### Work request
The result should be every line in the data below that carries the string "with".

### Raw data
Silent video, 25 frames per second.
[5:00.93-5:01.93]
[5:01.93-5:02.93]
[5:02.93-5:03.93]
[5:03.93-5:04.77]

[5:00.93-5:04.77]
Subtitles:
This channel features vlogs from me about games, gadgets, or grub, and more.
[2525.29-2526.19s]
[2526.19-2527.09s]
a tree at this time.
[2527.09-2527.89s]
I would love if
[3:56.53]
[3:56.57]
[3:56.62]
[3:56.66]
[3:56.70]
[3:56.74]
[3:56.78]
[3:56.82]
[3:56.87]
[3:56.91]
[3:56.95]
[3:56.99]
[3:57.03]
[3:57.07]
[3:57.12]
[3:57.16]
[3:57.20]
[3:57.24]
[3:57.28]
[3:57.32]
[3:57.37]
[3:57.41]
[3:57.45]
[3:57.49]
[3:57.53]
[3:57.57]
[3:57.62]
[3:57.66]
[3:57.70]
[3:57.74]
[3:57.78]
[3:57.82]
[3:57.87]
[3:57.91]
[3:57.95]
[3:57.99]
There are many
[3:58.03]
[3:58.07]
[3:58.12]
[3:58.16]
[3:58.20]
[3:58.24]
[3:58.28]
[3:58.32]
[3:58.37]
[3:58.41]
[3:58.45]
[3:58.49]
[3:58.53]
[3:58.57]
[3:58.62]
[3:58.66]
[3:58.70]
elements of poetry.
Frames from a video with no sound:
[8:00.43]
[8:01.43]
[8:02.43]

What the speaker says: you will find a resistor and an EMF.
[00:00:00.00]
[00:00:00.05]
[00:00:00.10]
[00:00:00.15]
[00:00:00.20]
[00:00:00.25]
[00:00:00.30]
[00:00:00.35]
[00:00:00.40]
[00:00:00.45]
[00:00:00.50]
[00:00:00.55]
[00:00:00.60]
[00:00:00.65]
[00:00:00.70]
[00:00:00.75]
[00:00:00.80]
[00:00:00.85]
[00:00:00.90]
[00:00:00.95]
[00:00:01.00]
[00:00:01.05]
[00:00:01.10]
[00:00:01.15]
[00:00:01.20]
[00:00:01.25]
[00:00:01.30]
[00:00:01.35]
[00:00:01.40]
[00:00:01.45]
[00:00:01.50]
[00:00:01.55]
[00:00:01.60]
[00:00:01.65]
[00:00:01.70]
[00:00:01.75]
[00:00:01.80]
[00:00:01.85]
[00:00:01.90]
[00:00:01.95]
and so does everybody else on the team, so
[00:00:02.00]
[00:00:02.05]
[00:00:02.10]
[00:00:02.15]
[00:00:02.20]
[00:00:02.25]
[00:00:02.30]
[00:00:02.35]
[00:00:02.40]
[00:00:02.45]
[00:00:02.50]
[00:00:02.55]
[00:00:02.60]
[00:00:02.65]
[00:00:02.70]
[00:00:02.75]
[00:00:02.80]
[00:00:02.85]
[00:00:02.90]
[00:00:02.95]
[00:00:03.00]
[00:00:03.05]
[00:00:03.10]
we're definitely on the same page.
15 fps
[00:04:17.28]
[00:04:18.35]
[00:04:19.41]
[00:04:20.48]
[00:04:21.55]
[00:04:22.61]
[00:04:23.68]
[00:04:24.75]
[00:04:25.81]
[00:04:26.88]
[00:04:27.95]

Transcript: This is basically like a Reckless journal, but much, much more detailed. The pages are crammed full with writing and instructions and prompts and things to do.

### Expected output
Frames from a video with no sound:
Transcript: This is basically like a Reckless journal, but much, much more detailed. The pages are crammed full with writing and instructions and prompts and things to do.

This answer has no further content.